GIVEN RECORDS: Begin
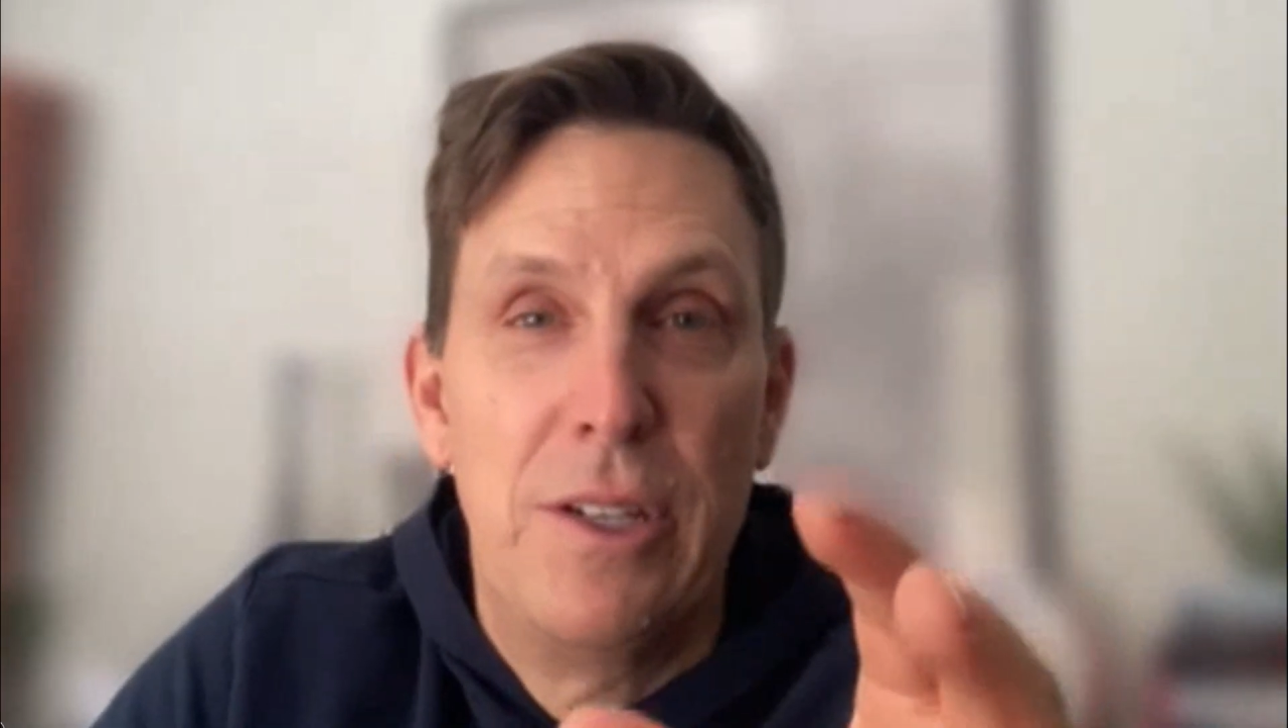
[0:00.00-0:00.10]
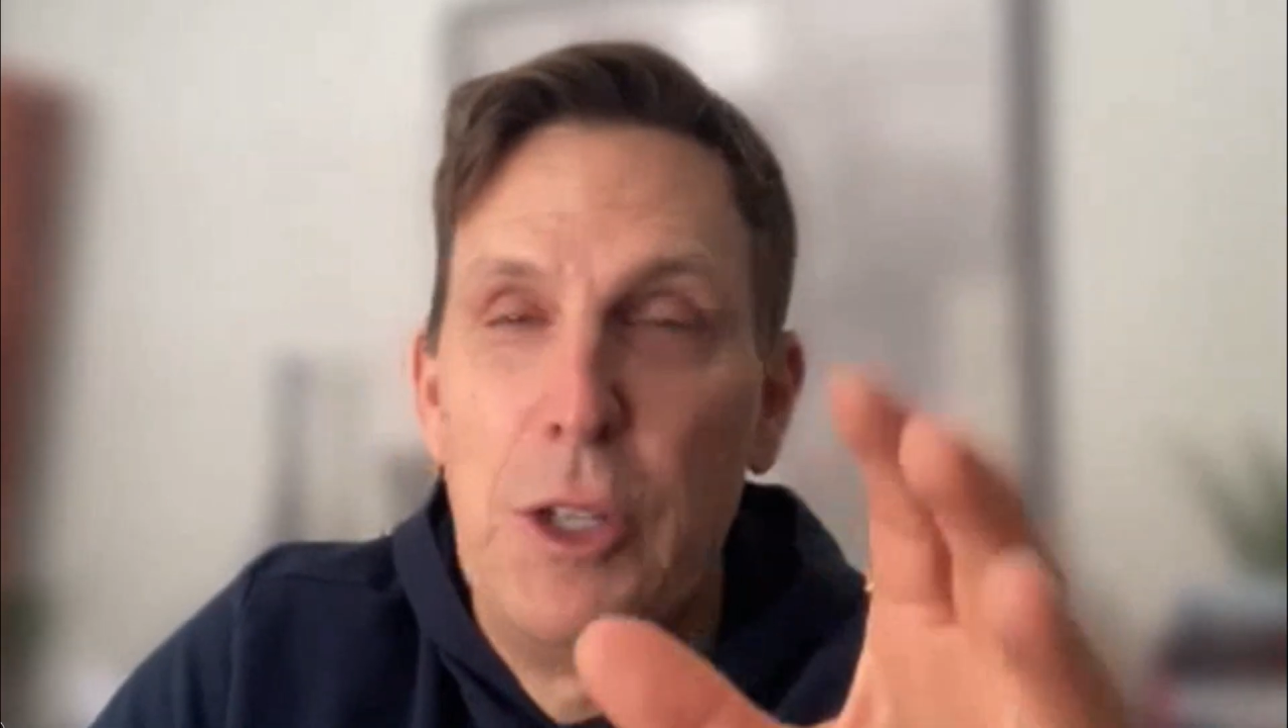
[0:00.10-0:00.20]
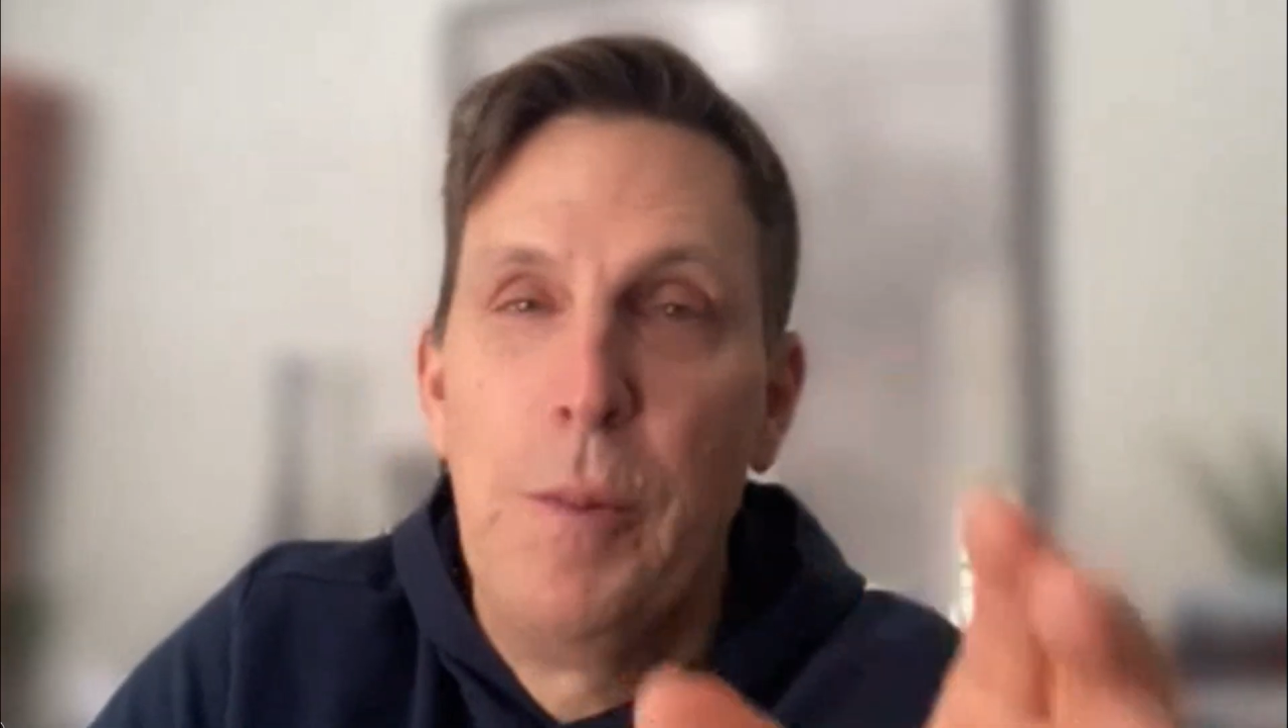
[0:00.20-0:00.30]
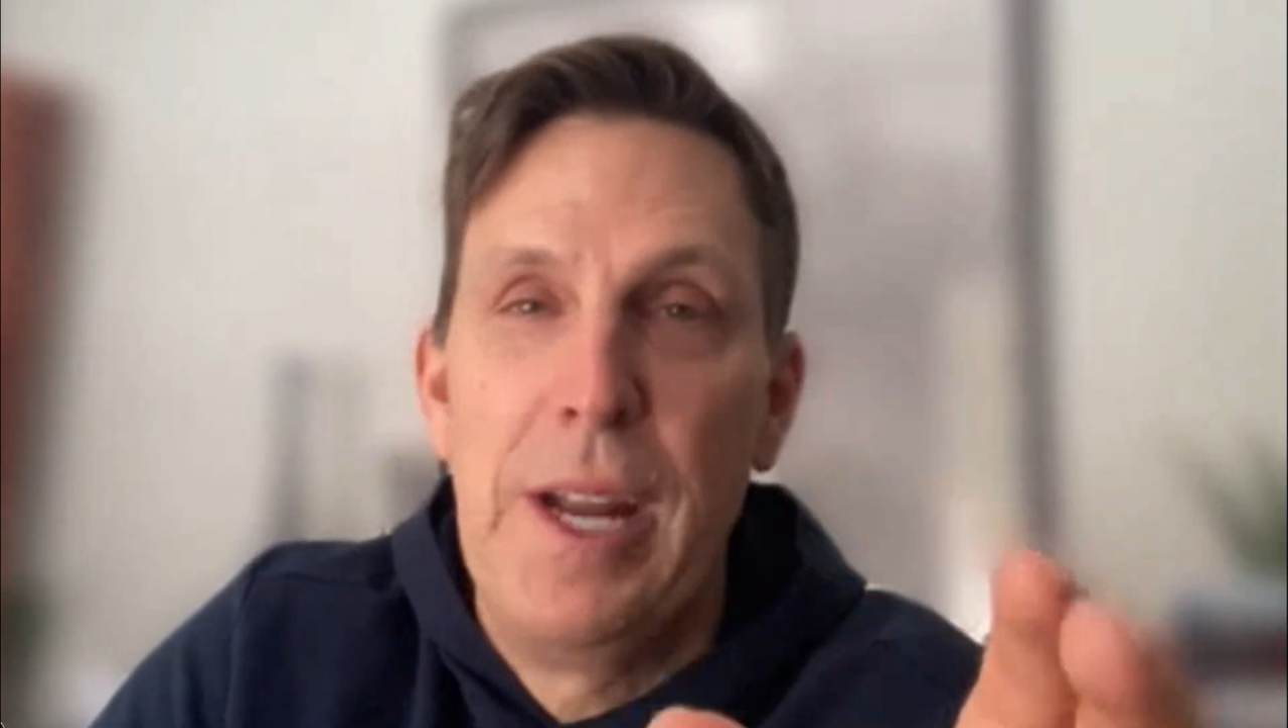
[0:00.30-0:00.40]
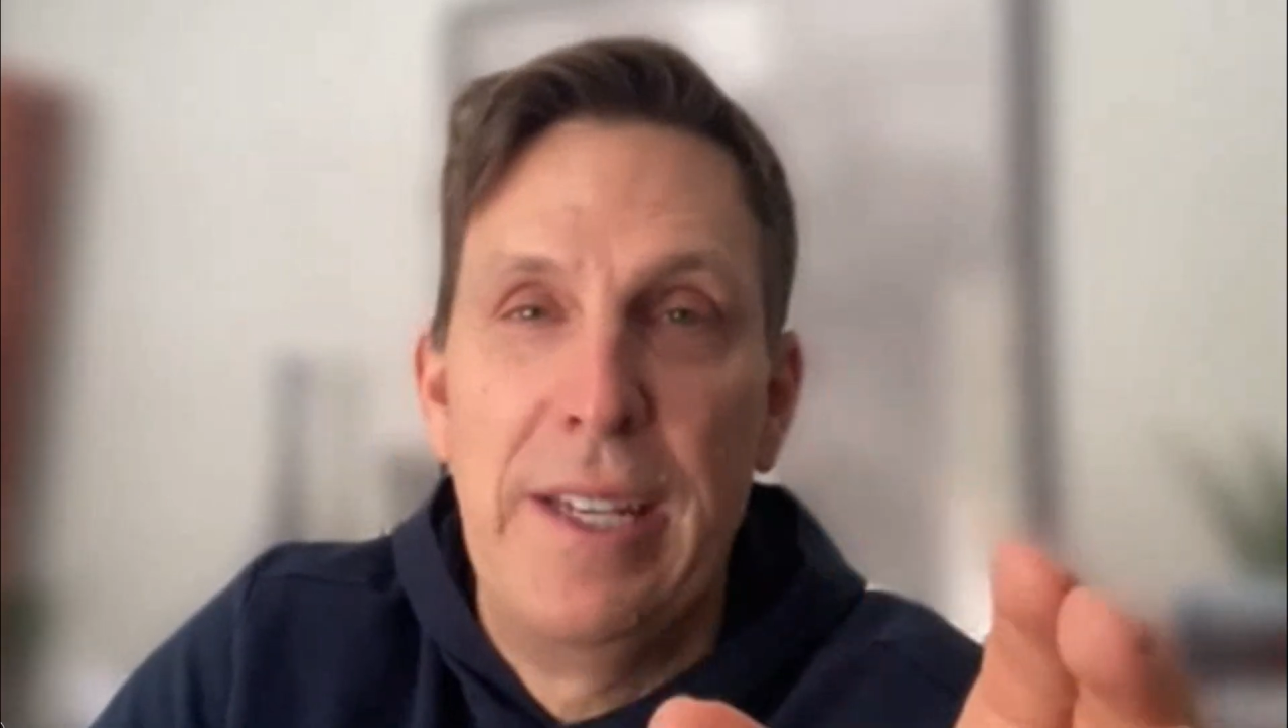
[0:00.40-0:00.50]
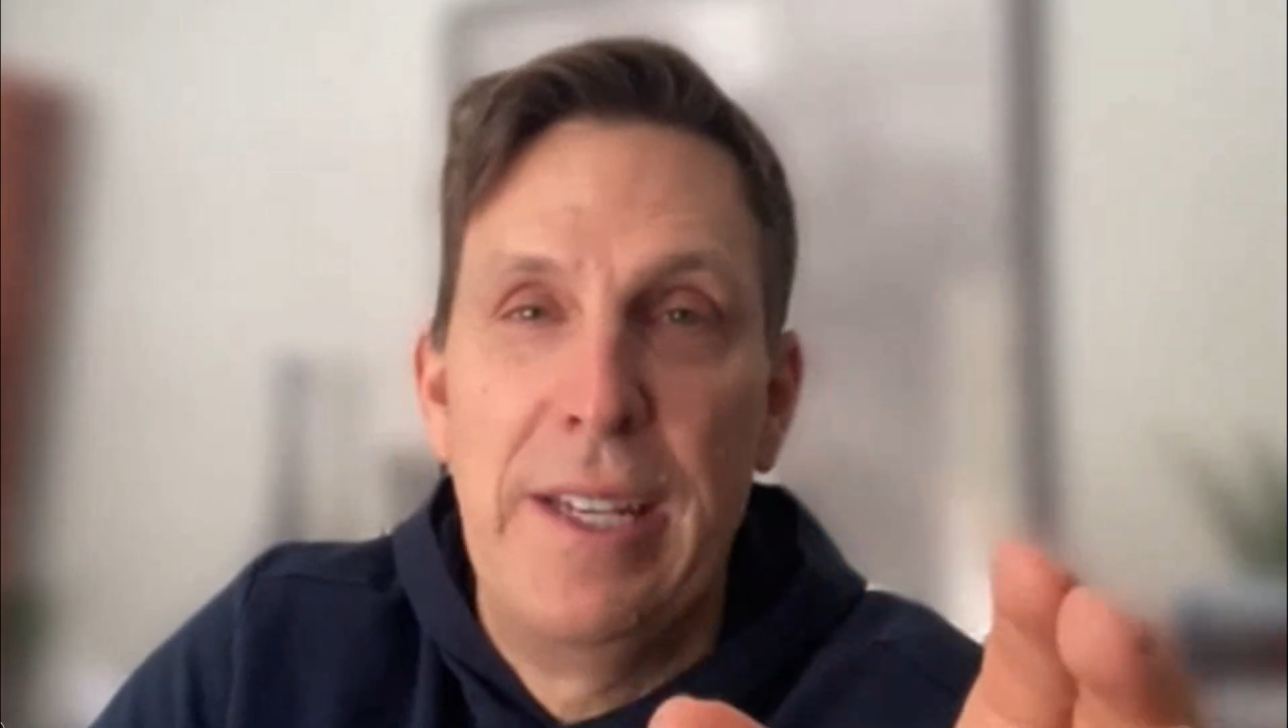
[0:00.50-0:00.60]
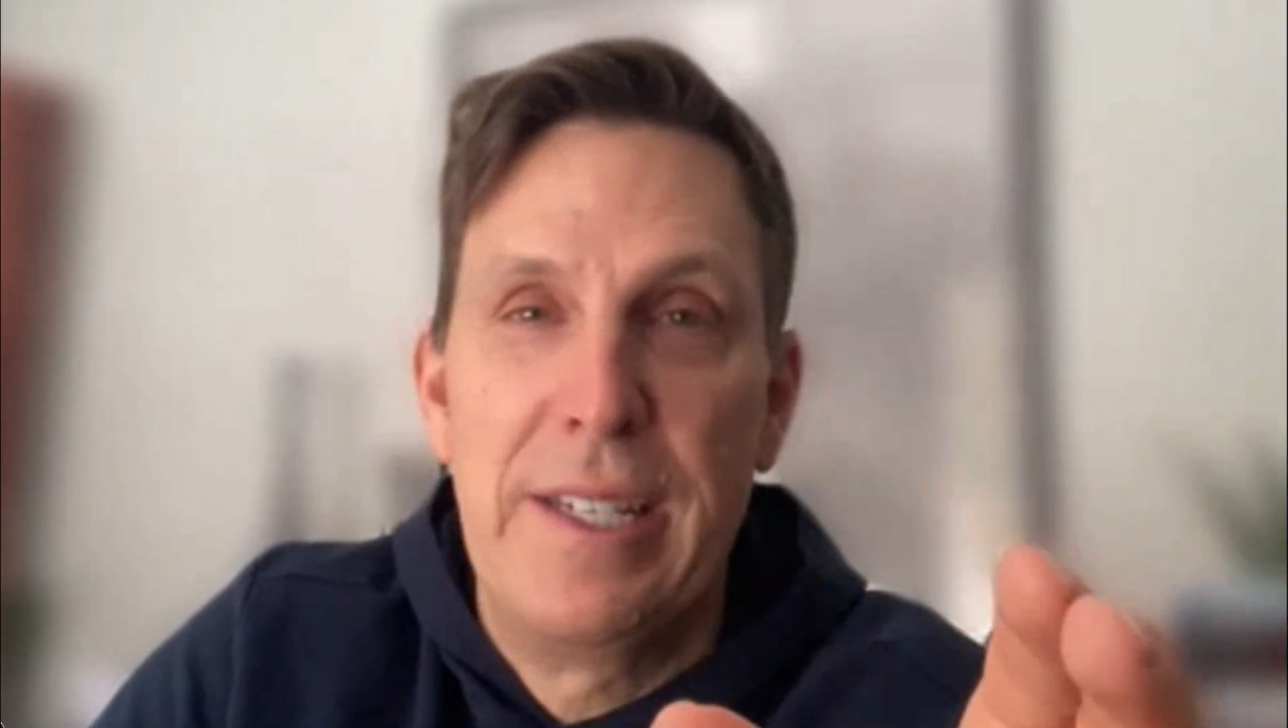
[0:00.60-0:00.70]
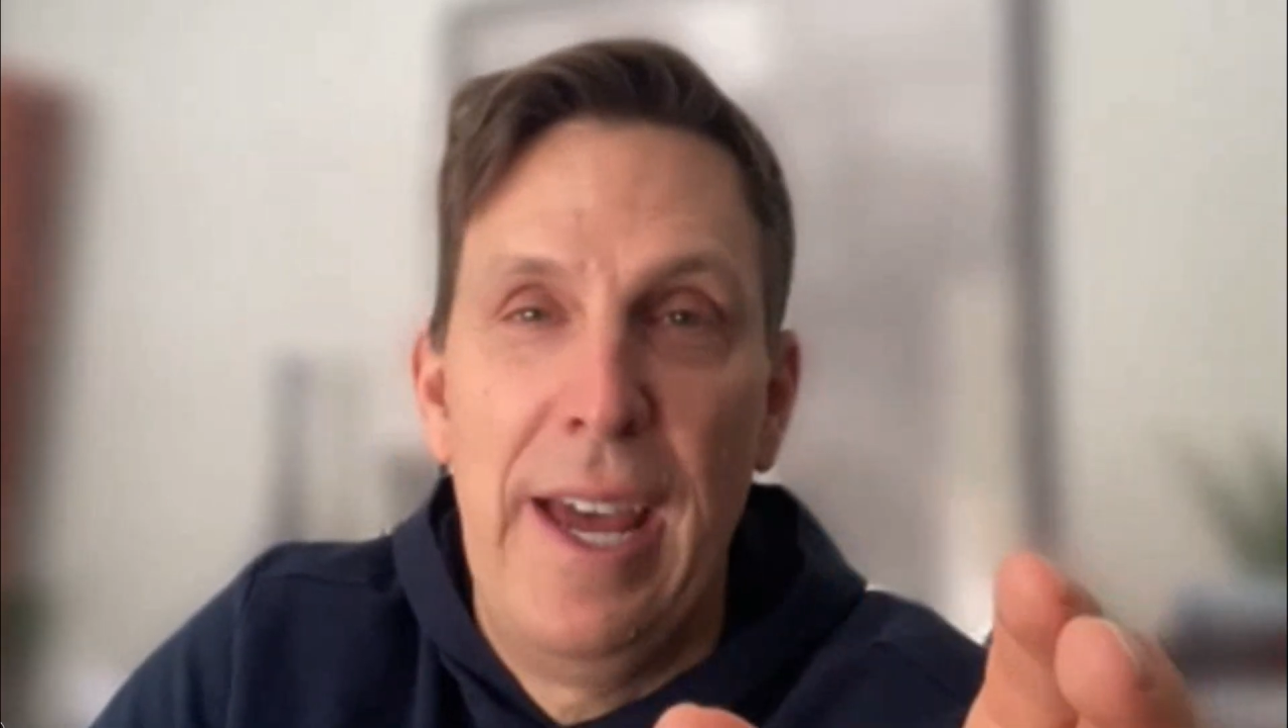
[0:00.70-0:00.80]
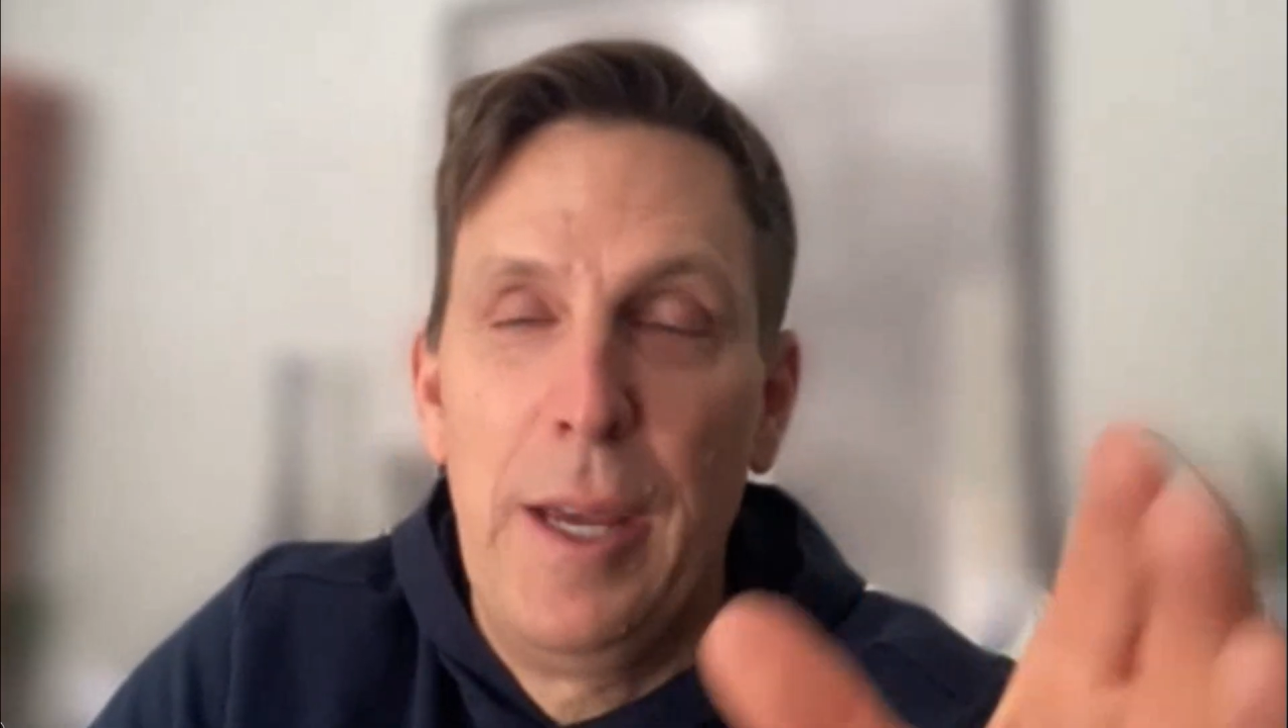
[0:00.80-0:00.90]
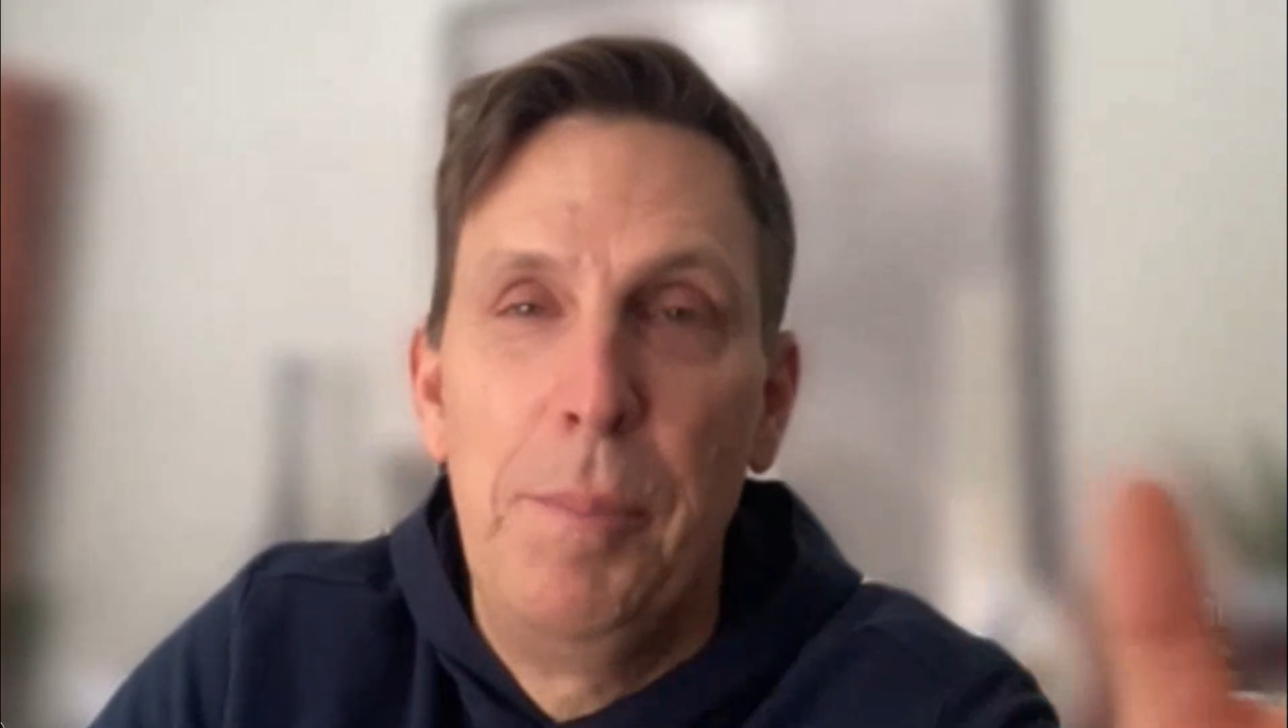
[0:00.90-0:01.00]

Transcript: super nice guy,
GIVEN RECORDS: End
EXERCISE INSTRUCTIONS:
Only the lines from the one containing "[0:00.40-0:00.50]" through the final line of the listing should be reproduced, exactly and with no pictures.

OUTPUT:
[0:00.40-0:00.50]
[0:00.50-0:00.60]
[0:00.60-0:00.70]
[0:00.70-0:00.80]
[0:00.80-0:00.90]
[0:00.90-0:01.00]

Transcript: super nice guy,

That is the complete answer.